Remote WordPress Brute Force Tools

Just a quick reminder:

• Don’t use common words and easy character combinations as passwords.
• Your compromised site can be used to hack third-party sites.

A real world confirmation of the above two statements sometimes can be found in one script. For example in a so called WordPress Brute Force Tool that we regularly find uploaded to compromised sites.

...if($_POST){	if(!function_exists(curl_init)) die('<font color="red">[-] Not Curl HERE!<br></font>');	$username = trim($_POST['username']);	$thread = trim($_POST['threads']);	$wordlist = array_filter(file($_POST['wordlist']));	if(!is_file($_POST['wordlist'])) die('<font color="red">[-] File '.$_POST['wordlist'].' not found!</font><br>');	$log = trim($_POST['log']);	$urlz = array_filter(explode("rn", $_POST['sites']));	foreach($urlz as $url){		la_brute($url, $username, $wordlist, $thread, $log);	}}

This tool receives lists of WordPress sites and common passwords.
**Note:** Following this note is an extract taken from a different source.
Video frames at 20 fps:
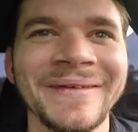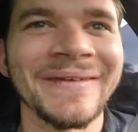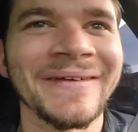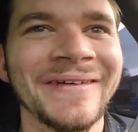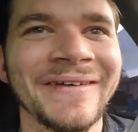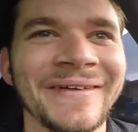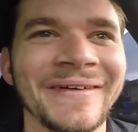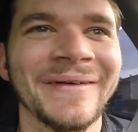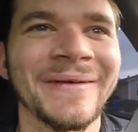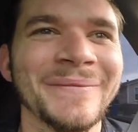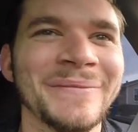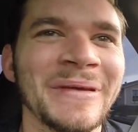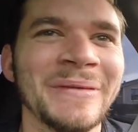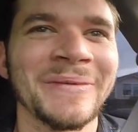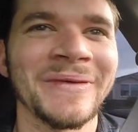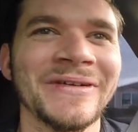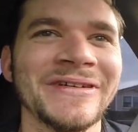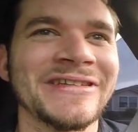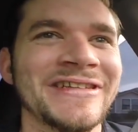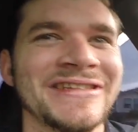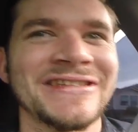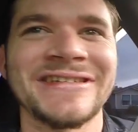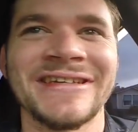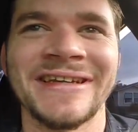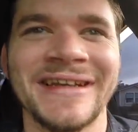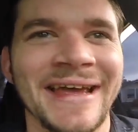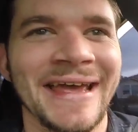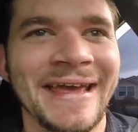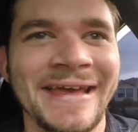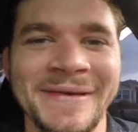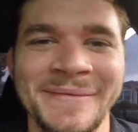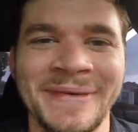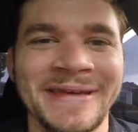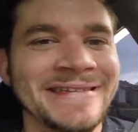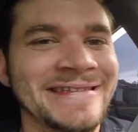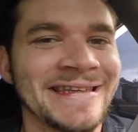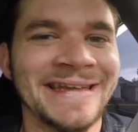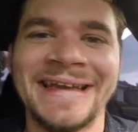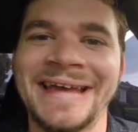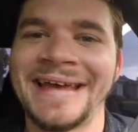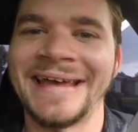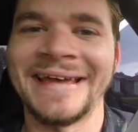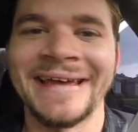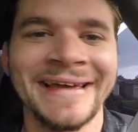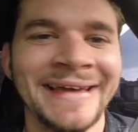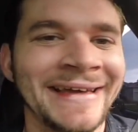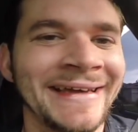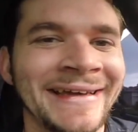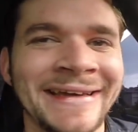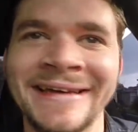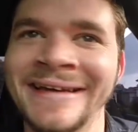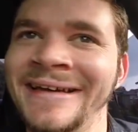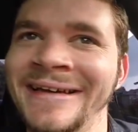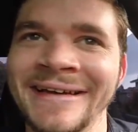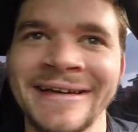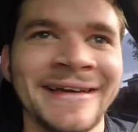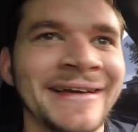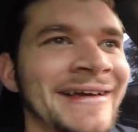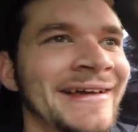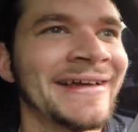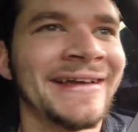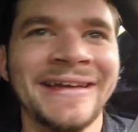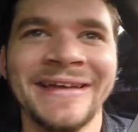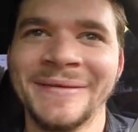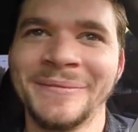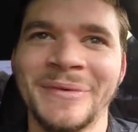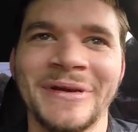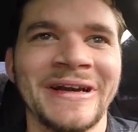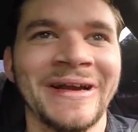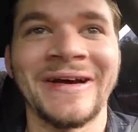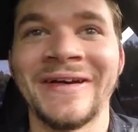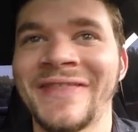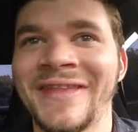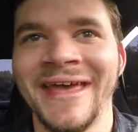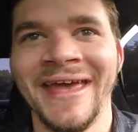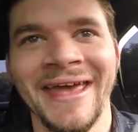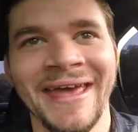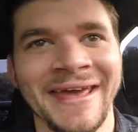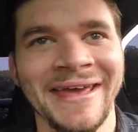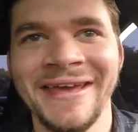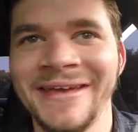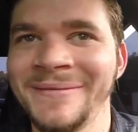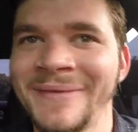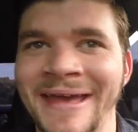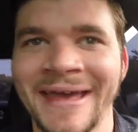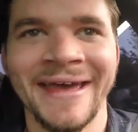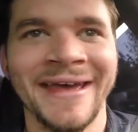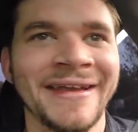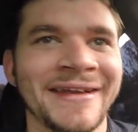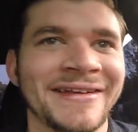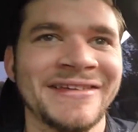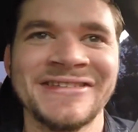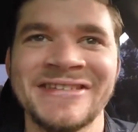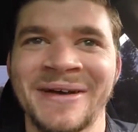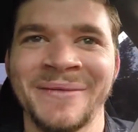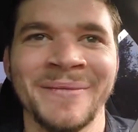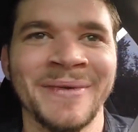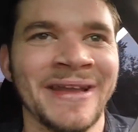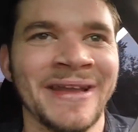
Oh, people are just gonna hate me today. Bring on the hate, man, because I'm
Then it tries every login/password combination on every site and reports the combinations that worked. To improve performance, this particular tool sends requests to multiple sites at once using asynchronous Curl functions.

Having uploaded such tools to multiple compromised sites on different servers, hackers can conduct distributed brute-force attacks.

Brute-forcing is just one of the many types of distributed attacks that your compromised site may be used for. DDoS attacks and vulnerability scans also regularly leverage resources of hacked sites.

Make the Internet safer: Use strong passwords and protect your site.